Task brief: Lines holding the string "Silent" are the ones to copy; find them all in the data.

Material for this task:
· · ·
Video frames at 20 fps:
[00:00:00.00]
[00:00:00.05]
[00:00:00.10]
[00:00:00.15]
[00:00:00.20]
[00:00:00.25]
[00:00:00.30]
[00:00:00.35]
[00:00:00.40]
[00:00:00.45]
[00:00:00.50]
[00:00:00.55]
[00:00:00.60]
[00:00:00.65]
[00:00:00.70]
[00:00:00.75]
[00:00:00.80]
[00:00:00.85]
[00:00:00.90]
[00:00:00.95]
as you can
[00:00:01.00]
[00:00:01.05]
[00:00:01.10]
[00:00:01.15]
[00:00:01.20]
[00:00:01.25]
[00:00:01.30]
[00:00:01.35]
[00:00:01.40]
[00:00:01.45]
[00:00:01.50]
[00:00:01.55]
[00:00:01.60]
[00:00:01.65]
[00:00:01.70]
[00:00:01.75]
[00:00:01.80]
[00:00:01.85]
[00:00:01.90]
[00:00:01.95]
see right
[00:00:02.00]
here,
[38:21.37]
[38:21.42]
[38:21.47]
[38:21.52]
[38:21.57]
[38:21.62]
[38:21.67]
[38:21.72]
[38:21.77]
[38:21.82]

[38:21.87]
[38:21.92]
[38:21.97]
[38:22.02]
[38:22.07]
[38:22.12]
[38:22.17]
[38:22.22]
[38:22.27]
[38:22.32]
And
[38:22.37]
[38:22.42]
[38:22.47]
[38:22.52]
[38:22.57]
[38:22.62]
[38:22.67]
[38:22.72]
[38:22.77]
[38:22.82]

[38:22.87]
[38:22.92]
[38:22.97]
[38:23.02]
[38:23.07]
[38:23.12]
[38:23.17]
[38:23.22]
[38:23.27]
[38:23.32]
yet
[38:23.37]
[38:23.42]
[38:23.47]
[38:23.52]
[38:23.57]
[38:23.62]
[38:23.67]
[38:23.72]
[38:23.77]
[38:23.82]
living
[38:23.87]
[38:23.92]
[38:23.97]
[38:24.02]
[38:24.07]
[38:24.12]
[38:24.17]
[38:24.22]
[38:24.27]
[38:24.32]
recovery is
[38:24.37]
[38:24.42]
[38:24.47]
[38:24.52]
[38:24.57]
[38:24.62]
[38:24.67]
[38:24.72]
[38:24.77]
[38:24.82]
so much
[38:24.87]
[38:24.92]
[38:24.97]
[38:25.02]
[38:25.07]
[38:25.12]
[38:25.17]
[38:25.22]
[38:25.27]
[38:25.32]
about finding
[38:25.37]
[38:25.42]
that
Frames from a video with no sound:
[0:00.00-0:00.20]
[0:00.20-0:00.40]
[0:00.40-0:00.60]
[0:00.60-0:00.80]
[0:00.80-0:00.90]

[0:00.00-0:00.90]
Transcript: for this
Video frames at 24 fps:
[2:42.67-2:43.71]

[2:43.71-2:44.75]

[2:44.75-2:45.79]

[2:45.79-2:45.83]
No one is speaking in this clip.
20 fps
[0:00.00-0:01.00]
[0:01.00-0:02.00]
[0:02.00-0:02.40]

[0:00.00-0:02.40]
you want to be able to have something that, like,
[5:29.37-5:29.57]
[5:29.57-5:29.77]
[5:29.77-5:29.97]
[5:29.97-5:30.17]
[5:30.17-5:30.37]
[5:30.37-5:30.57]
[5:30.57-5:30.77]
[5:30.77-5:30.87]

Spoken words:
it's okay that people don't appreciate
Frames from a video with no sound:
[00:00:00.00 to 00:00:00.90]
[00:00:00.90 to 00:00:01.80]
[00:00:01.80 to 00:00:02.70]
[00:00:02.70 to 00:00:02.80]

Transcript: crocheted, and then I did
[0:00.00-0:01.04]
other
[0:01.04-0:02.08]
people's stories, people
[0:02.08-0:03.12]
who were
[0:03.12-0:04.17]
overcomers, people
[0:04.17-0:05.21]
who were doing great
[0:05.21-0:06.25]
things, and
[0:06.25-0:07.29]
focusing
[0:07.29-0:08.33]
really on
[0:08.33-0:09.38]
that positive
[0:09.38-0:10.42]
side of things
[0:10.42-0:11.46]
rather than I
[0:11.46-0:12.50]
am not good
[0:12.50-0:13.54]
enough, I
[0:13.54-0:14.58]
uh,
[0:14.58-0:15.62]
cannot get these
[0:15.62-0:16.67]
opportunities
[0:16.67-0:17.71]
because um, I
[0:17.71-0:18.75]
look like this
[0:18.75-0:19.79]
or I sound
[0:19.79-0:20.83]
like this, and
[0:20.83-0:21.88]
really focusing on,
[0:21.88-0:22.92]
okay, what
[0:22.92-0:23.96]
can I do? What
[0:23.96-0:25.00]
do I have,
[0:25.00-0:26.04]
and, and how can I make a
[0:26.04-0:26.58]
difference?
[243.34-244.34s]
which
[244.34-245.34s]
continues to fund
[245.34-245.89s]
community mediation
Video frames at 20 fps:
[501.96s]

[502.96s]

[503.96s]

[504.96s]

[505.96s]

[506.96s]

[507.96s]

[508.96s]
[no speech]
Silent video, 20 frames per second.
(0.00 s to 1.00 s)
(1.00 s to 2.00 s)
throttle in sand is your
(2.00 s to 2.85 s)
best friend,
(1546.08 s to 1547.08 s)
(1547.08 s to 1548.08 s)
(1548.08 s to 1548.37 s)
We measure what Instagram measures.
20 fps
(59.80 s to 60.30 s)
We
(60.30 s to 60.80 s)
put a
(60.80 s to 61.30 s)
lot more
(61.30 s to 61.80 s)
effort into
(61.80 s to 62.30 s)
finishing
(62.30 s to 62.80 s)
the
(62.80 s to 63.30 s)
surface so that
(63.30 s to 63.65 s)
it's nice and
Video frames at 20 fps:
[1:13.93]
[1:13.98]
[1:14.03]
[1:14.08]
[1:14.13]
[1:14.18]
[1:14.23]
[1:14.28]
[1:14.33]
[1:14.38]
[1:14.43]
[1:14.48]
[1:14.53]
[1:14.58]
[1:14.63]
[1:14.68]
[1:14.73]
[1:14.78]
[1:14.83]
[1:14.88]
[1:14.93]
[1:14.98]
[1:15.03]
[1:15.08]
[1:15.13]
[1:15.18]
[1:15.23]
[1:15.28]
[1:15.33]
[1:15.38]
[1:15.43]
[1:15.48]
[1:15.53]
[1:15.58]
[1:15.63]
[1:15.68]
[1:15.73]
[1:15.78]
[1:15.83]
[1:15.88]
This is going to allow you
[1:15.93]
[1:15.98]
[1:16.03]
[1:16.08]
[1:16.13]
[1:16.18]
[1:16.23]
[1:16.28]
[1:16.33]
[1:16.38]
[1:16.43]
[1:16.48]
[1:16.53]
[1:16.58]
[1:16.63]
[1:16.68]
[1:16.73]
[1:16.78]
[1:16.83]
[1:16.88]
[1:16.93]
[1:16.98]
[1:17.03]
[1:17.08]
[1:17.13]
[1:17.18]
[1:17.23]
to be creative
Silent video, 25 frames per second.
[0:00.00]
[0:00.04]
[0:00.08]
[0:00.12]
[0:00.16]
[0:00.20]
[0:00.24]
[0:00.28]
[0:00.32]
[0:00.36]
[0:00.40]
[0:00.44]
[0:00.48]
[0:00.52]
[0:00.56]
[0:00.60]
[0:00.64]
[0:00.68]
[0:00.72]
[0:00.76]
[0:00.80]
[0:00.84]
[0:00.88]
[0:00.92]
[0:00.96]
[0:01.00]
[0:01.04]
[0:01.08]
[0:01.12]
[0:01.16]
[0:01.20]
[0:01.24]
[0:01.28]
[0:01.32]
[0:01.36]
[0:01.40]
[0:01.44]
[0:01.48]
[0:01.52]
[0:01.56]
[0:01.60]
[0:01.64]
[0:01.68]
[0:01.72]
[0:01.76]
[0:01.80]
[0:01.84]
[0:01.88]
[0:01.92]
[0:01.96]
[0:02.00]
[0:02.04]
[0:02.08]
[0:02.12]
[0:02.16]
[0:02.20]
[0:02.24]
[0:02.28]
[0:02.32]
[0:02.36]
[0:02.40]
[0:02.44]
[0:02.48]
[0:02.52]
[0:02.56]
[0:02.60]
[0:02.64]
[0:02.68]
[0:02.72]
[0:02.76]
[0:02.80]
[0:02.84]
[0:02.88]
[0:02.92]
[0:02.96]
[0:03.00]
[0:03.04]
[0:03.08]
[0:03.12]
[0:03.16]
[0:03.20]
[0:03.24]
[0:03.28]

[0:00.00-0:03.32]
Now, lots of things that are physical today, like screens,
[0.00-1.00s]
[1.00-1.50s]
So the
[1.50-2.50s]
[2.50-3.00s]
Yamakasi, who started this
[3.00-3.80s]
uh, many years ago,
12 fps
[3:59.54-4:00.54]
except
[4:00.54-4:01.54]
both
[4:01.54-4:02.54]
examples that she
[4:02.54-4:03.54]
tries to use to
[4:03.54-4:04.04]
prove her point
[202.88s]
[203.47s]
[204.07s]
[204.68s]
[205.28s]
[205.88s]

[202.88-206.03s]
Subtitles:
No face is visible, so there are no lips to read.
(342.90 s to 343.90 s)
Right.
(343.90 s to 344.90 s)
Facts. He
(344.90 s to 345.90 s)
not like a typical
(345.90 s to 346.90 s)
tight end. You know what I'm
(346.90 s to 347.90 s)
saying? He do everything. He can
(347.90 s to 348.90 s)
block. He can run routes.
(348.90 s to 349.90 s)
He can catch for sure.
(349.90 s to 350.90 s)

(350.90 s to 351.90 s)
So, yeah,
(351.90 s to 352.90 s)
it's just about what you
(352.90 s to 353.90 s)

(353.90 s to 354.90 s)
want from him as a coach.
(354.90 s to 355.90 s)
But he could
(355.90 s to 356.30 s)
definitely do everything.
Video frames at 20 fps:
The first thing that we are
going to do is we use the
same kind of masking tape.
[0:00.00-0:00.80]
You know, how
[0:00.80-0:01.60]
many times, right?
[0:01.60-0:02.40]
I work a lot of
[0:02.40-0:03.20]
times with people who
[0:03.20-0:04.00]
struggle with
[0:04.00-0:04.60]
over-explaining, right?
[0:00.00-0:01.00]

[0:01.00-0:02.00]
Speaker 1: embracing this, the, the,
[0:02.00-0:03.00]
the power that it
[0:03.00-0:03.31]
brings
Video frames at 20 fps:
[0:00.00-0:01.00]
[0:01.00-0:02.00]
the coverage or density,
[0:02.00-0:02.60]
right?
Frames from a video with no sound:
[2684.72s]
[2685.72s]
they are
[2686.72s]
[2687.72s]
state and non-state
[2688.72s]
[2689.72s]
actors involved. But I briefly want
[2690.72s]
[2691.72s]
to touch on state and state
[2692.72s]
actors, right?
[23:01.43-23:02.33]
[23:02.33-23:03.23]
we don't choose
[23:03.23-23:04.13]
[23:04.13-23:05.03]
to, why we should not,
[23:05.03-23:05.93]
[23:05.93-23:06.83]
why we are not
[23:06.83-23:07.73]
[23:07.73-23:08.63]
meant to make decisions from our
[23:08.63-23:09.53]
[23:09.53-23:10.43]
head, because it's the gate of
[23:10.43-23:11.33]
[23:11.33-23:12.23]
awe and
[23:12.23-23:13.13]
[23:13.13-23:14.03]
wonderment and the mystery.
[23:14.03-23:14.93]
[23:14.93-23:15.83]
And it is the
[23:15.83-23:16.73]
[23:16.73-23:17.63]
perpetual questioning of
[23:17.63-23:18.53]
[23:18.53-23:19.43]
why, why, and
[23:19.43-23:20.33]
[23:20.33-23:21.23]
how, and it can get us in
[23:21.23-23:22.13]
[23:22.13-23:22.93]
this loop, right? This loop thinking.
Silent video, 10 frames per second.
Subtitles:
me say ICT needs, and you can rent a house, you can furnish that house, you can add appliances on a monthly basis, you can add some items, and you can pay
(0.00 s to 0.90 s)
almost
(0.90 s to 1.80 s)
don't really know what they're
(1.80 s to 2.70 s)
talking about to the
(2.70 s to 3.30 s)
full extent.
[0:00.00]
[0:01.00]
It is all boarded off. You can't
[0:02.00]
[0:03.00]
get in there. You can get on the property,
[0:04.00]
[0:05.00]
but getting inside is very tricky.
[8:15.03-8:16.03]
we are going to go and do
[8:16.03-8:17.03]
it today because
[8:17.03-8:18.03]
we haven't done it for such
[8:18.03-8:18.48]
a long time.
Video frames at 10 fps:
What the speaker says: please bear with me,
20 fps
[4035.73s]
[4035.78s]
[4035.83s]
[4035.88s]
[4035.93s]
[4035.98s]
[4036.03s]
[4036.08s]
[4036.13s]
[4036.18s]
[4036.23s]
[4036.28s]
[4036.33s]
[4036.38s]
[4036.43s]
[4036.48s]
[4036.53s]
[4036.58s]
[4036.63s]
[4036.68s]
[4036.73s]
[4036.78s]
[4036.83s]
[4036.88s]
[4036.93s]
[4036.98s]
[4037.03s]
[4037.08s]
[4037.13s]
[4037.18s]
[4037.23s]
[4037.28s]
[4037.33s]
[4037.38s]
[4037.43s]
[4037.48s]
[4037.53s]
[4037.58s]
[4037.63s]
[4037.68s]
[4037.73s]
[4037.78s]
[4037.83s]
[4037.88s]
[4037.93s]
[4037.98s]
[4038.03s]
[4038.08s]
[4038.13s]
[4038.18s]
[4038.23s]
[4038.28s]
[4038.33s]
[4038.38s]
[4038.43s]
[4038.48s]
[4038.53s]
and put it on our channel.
· · ·
Task response:
Silent video, 20 frames per second.
Silent video, 25 frames per second.
Silent video, 10 frames per second.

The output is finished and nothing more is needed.